Molecular diagnostics are necessary to make therapeutic decisions in patients with non-small cell lung cancer (NSCLC), especially regarding targeted therapies. They include the analysis of PD-L1 expression and mutations or rearrangements in the EGFR, KRAS, BRAF, ALK, ROS1, NTRK1/2/3, and RET genes. In Poland, it is recommended to perform analyses for point mutations in exons 18, 19, 20, and 21 of the EGFR gene and rearrangements of the ALK and ROS1 genes. Due to the turnaround time, costs, and availability of biological material, the benefits of routine use of NGS in NSCLC patients are increasingly highlighted compared to performing multiple tests of individual genes.
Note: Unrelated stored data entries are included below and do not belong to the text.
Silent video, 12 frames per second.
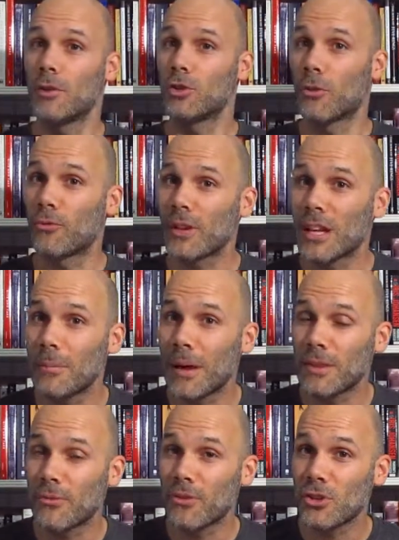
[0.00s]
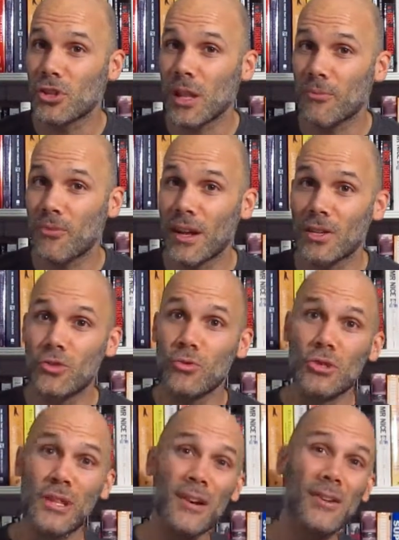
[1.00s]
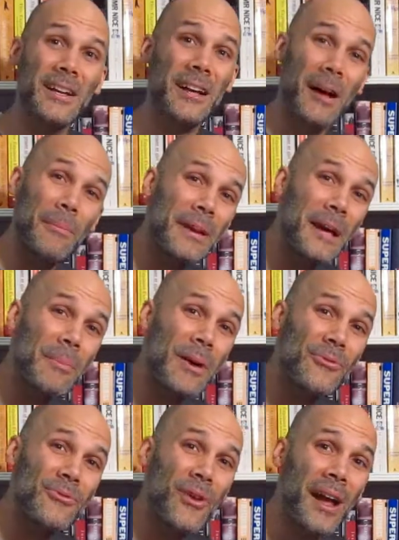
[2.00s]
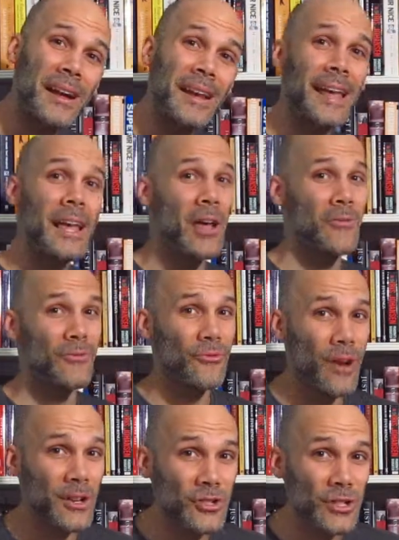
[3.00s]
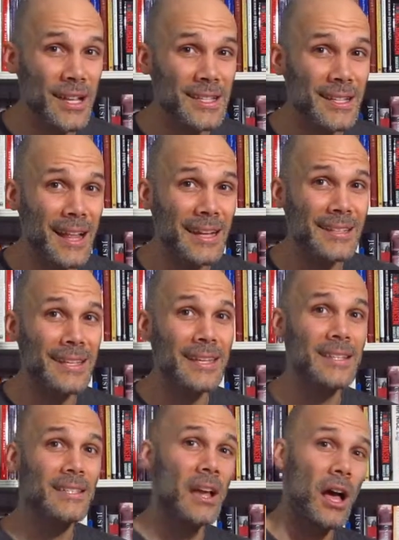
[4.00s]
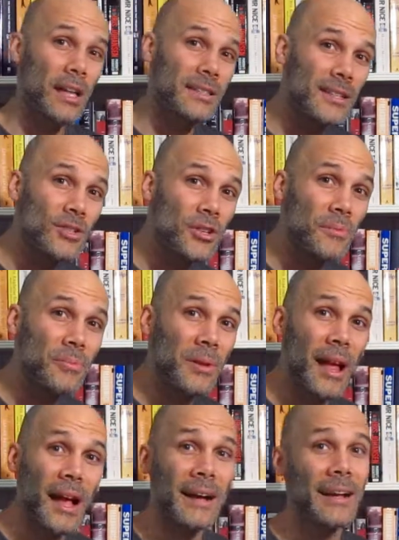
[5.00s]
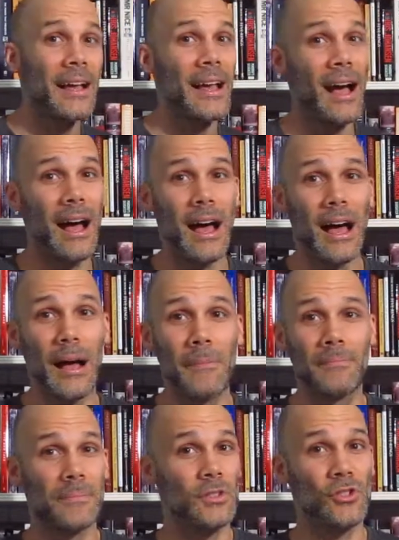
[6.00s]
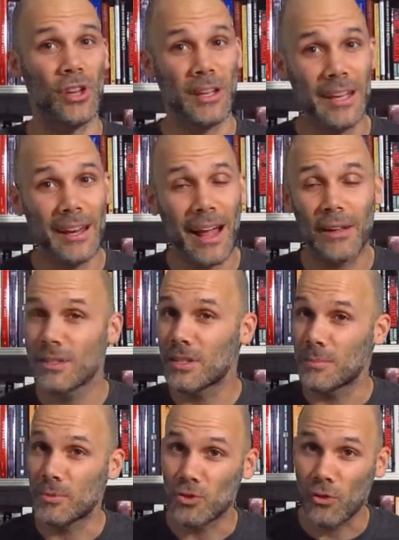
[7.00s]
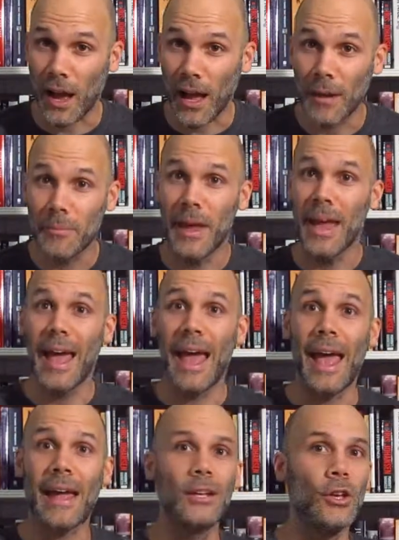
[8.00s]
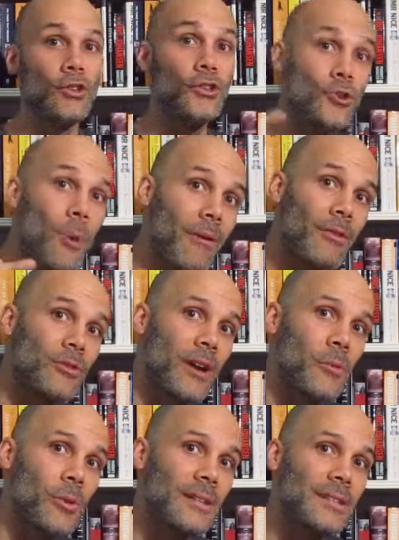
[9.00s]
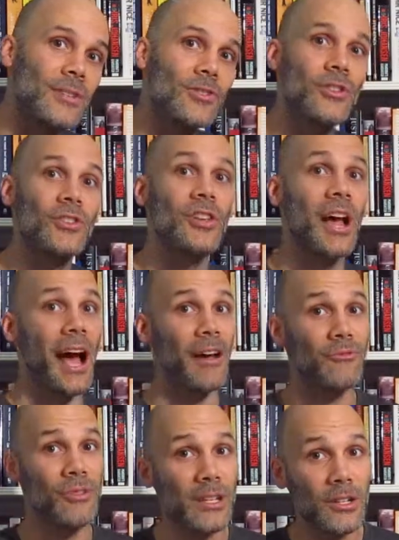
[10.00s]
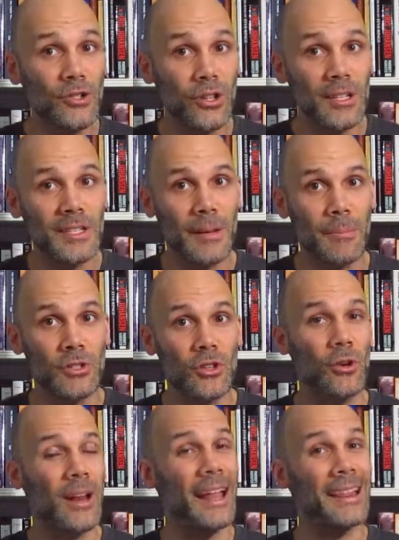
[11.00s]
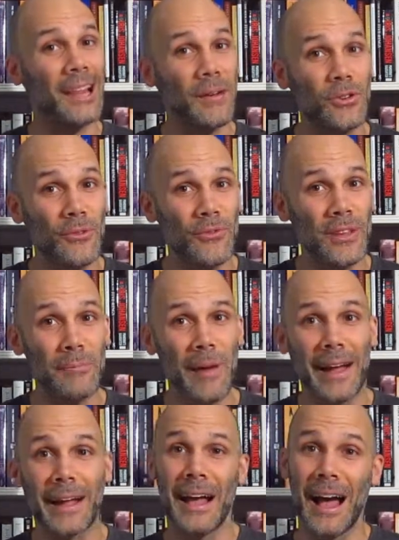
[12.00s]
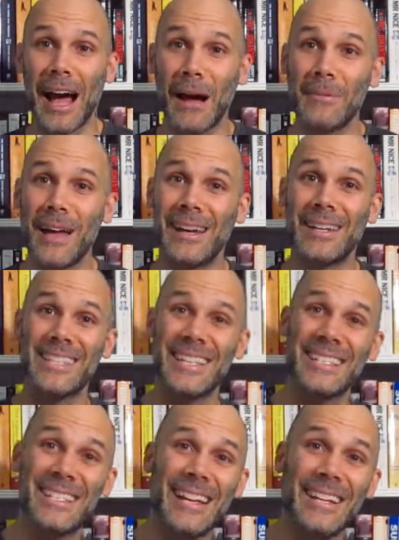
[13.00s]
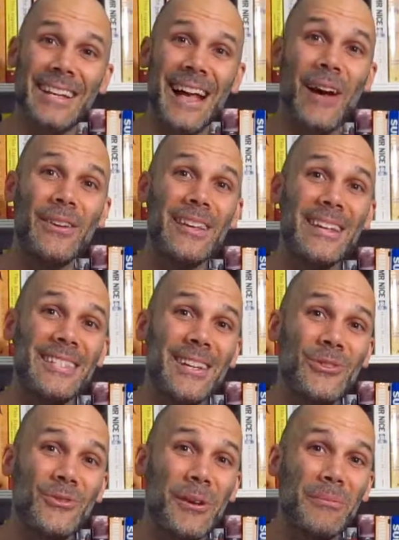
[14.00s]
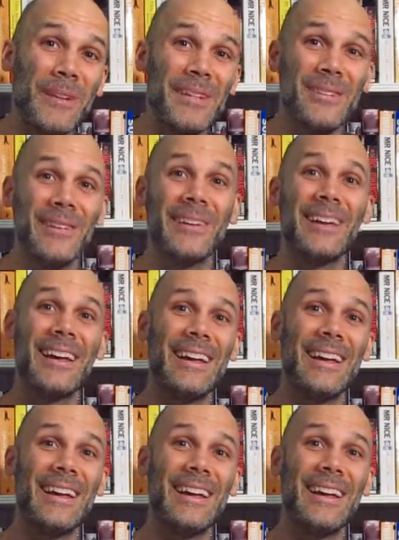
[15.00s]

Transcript: Don't forget about the Freshen Up Fridays newsletter coming up on Friday. Fresh lesson ideas, a teaching blog. Check it out, subscribe, and you have a great week, teachers. I've really enjoyed this episode. I love your feedback. I'm Nandis, signing out, ESL Trailblazer.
Pharmacoeconomic analyzes were conducted to assess the impact of the use of next-generation sequencing (NGS) in clinical practice on the budget of the public payer in Poland in comparison with the current practice. They demonstrated a decrease in incremental expenses of the public payer related to molecular diagnostics with NGS in all eligible patients by approx. 3.4 million PLN in 2023 and 2024 and a reduction in diagnostic costs per patient by 1 695 (21%) PLN. This article presents the efficacy and safety of amivantamab in NSCLC patients with an insertion in exon 20 of the EGFR gene. In conclusion, NGS should be the preferred diagnostic method in patients with advanced NSCLC.